The practice of partitioning a single server so that it appears as multiple servers has long been common practice in mainframe computers, but has seen a resurgence lately with the development of virtualization software and technologies for other architectures.

The physical server typically runs a Hypervisor which is tasked with creating, destroying, and managing the resources of "Guest" operating systems, or Virtual Machines. These guest operating systems are allocated a share of resources of the physical server; typically in a manner in which the guest is not aware of any other physical resources save for those allocated to it by the hypervisor.

The Guest system may be fully virtualized, para-virtualized, or a hybrid of the two. In a fully virtualized environment, the guest is presented with an emulated or virtualized set of hardware and is unaware that this hardware is not strictly physical. The hypervisor in this case must translate, map, and convert requests from the guest system into the appropriate resource requests on the host, resulting in significant overhead. Almost all systems can be virtualized using this method, as it requires no modification of the operating system; however a CPU supporting virtualization is required for most hypervisors that perform full virtualization.

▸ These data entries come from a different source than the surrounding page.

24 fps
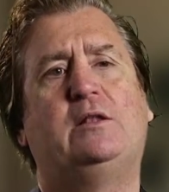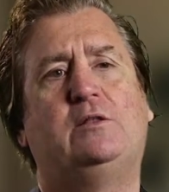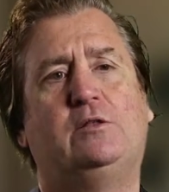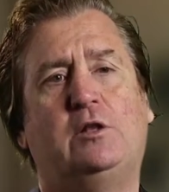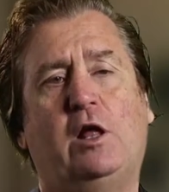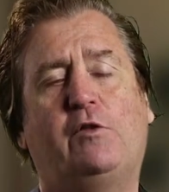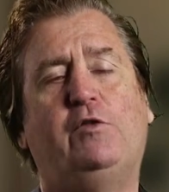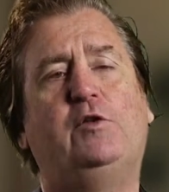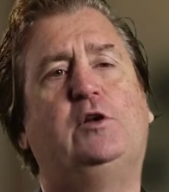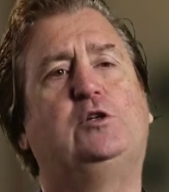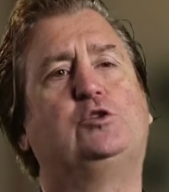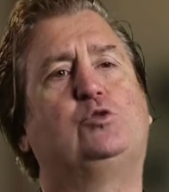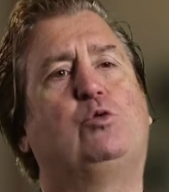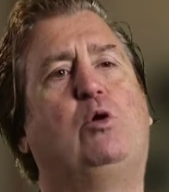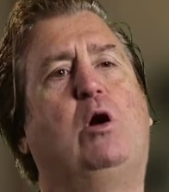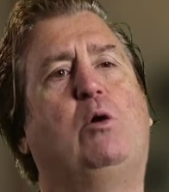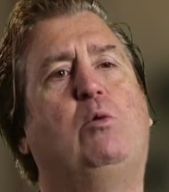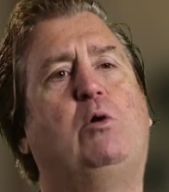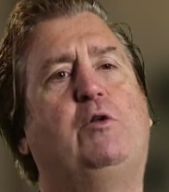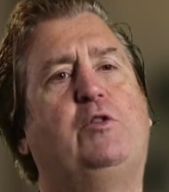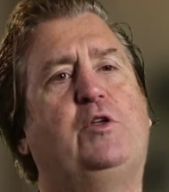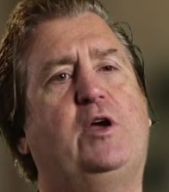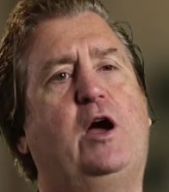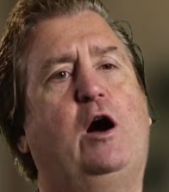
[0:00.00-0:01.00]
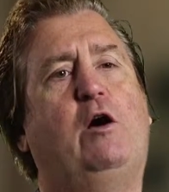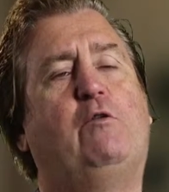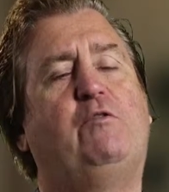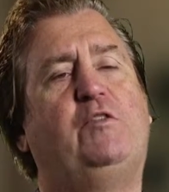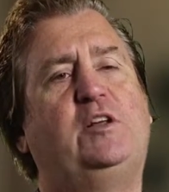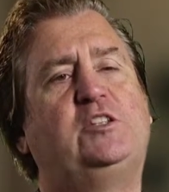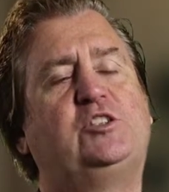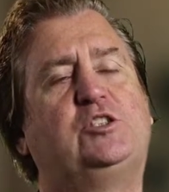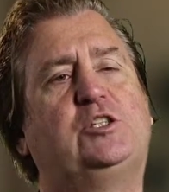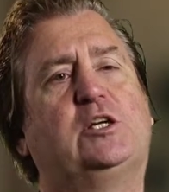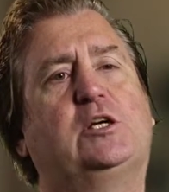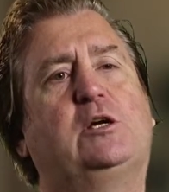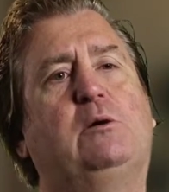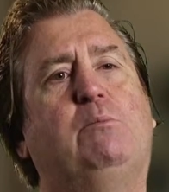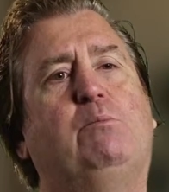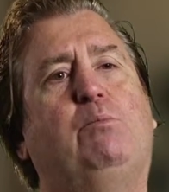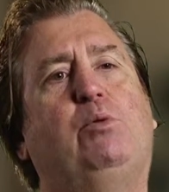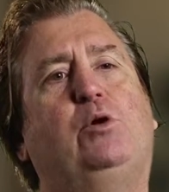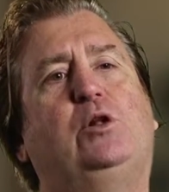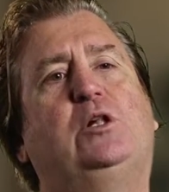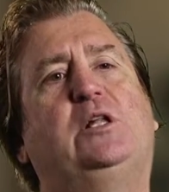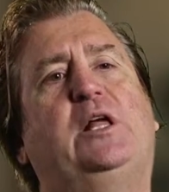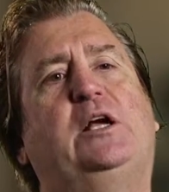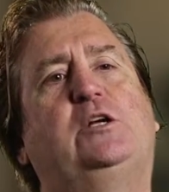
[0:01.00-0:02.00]
Nothing's wrong with health. It's the
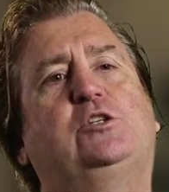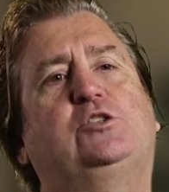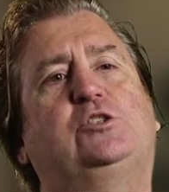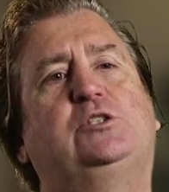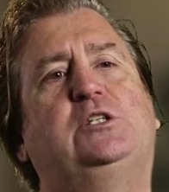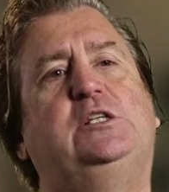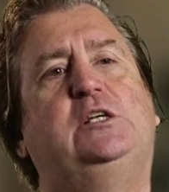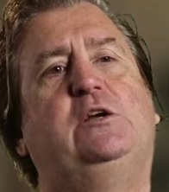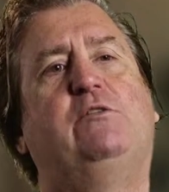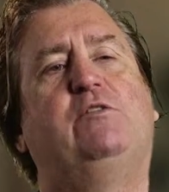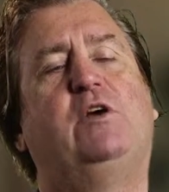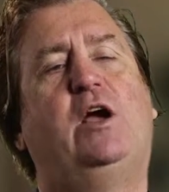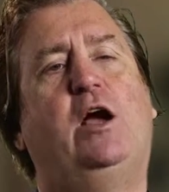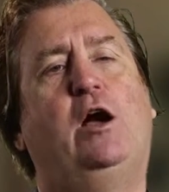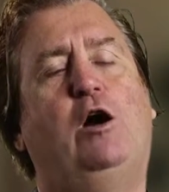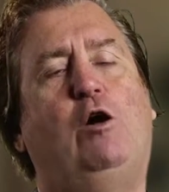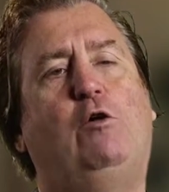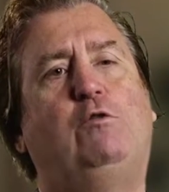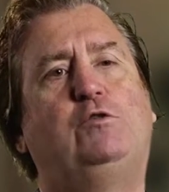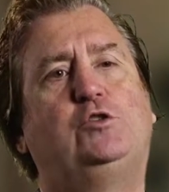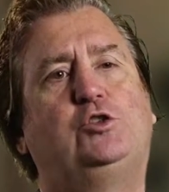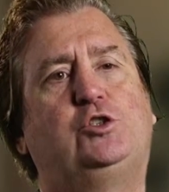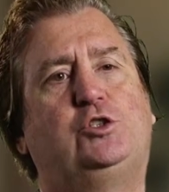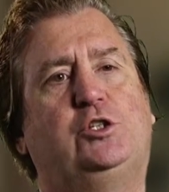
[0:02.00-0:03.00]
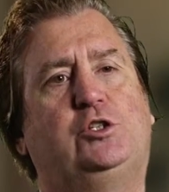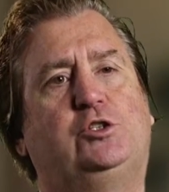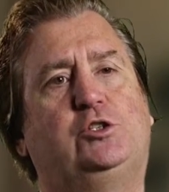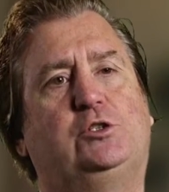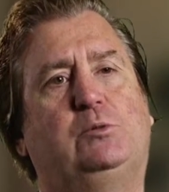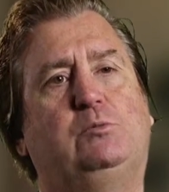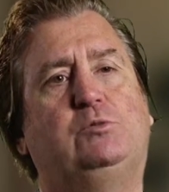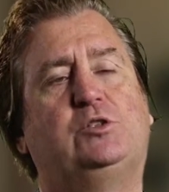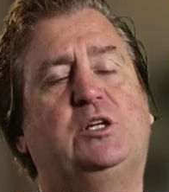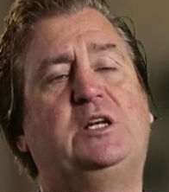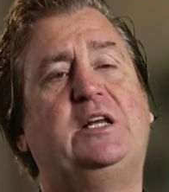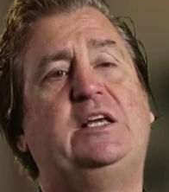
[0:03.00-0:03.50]
complexity of health systems.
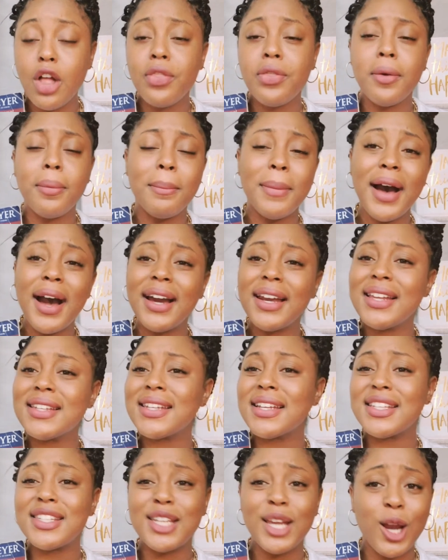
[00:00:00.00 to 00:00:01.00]
The mind
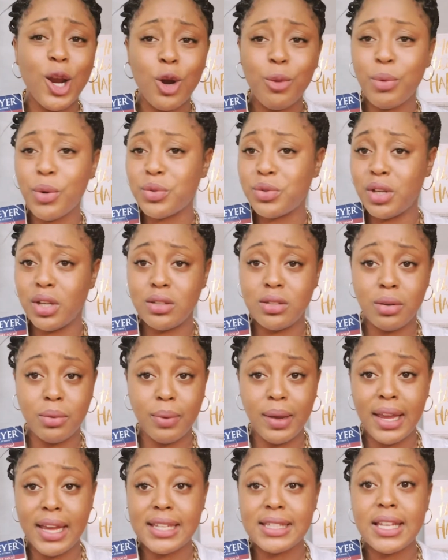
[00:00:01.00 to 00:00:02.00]
is a terrible thing to
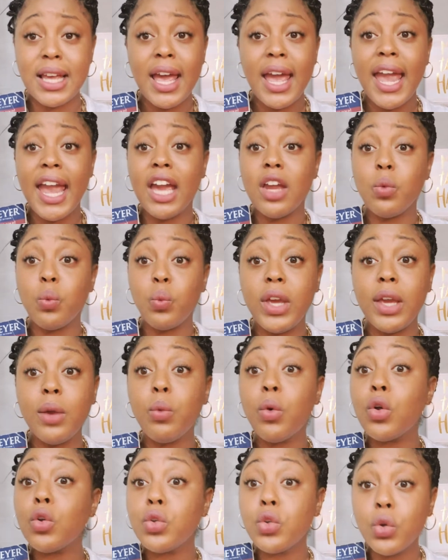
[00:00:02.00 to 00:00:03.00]
waste, and
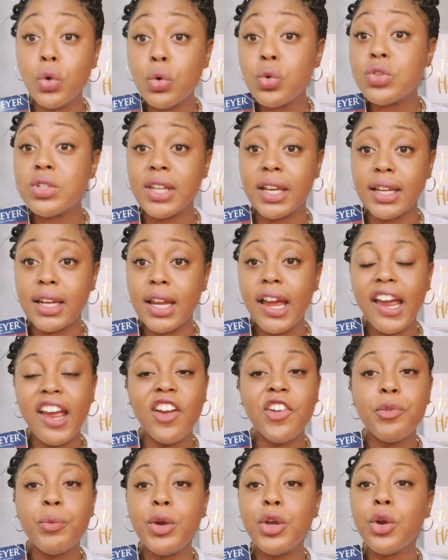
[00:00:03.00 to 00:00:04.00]
will lose it
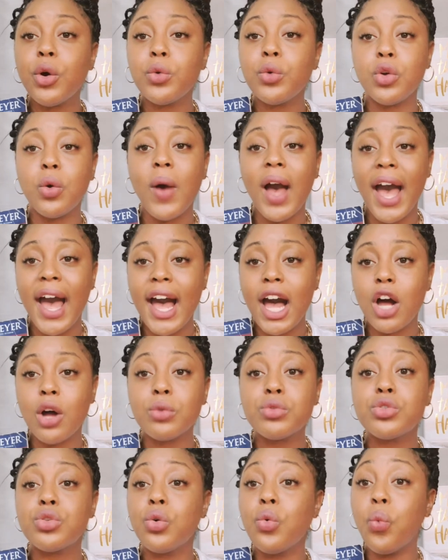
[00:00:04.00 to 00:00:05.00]
if we don't know
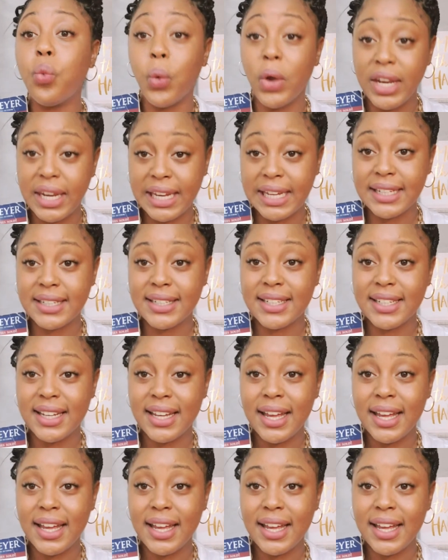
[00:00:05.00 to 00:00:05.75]
how to win it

In a para-virtualized environment, the guest is aware of the hypervisor and interfaces directly with the host system's resources, with the hypervisor implementing real-time access control and resource allocation. This result in near-native performance since the guest sees the same hardware as the host and can thus communicate with it natively. UNIX-like systems, such as Linux, some variants of BSD, Plan9, and OpenSolaris are currently known to support this method of virtualization. However, installing operating systems as para-virtualized guests tends to require more knowledge about the operating system in order to have it use special hypervisor-aware kernels and devices.

Some examples of para-virtualization-capable hypervisors are , Virtuozzo, Vserver, and OpenVZ (which is the open source and development version of Parallels Virtuozzo Containers).

Hybrid or partial para-virtualization is full virtualization, but in which the guest uses para-virtualized drivers for key components such as Networking and Disk I/O, resulting in greatly increase I/O performance. As such, it is a common solution for operating systems which cannot be modified (for various reasons) to support para-virtualization.

Virtual private servers are also sometimes employed as honeypots, allowing a machine to deliberately run software with known security flaws without endangering the rest of the server. Multiple honeypots can be quickly set up via VPSs in this fashion.